The following decade, when the film “Footloose” hit the theaters, I got a Buck Hill Inn déjà vu. I couldn’t help but wonder if the writer might have been one of the chamber music kids. Perhaps he was sent to live with a relative in the Midwest for deprogramming after experiencing the bacchanal at The Buck Hill Inn.
I went to see Robbie Walsh play a gig at a local restaurant the night before Thanksgiving in 2009. A few songs into the first set I recognized the singer from Rasputin sitting with his girlfriend from back in the day. I found out they married a few months after the band broke up and have been going strong ever since. Shortly after I joined them she handed me a photo album and said I’d appreciate the pics. Most of the album documented our New Year’s Eve at The Buck Hill Inn. Hearing accounts of that night from three different perspectives, along with the visual documentation, brought back the feeling that we had liberated an oppressed group. I remembered relating the experience to the novel “1984,” which I had read in high school a few years before the gig.

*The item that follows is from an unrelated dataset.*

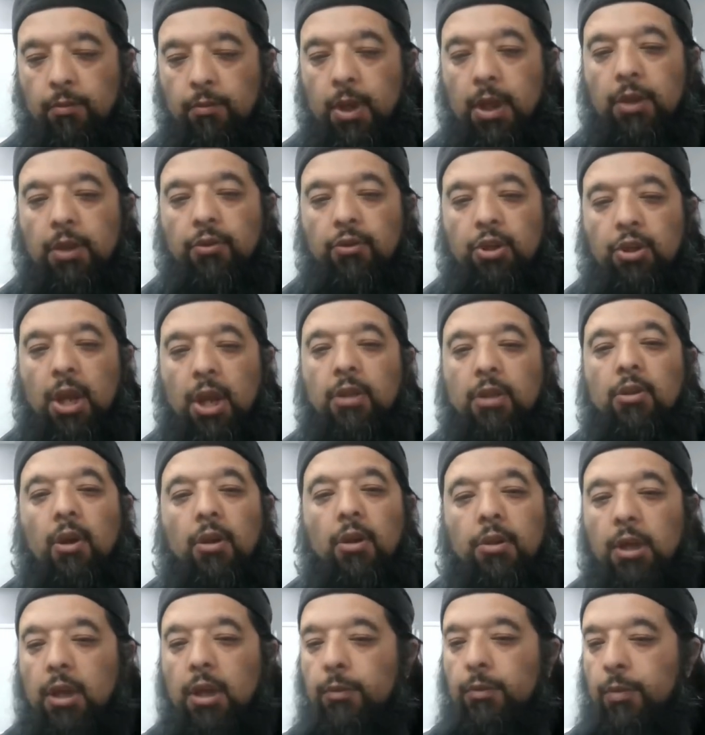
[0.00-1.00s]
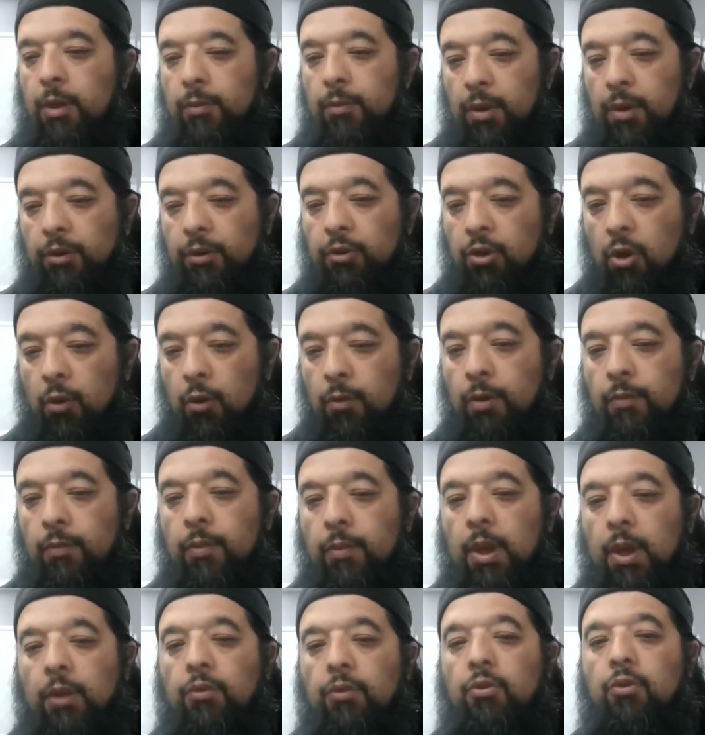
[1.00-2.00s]
because shaitan can be amongst human
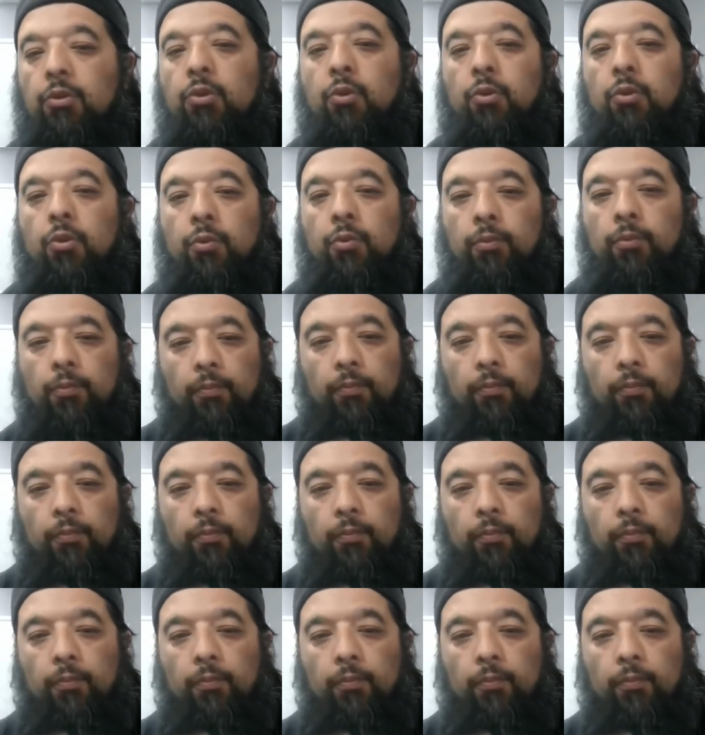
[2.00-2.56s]
beings too.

Upon seeing the dilapidated condition of The Buck Hill Inn during the Eric Frein manhunt I wondered if I would be sharing that fate as I advance toward my retirement years. Then I flashed on the way I felt when those kids joined in on the dance floor and decided my spirit would weather more like The Buck Hill Falls that we rode into the wee hours of the morning. Each year is a new beginning. Another ride down the falls. Make the most of your 2015 and have a happy, healthy, and rockin’ New Year.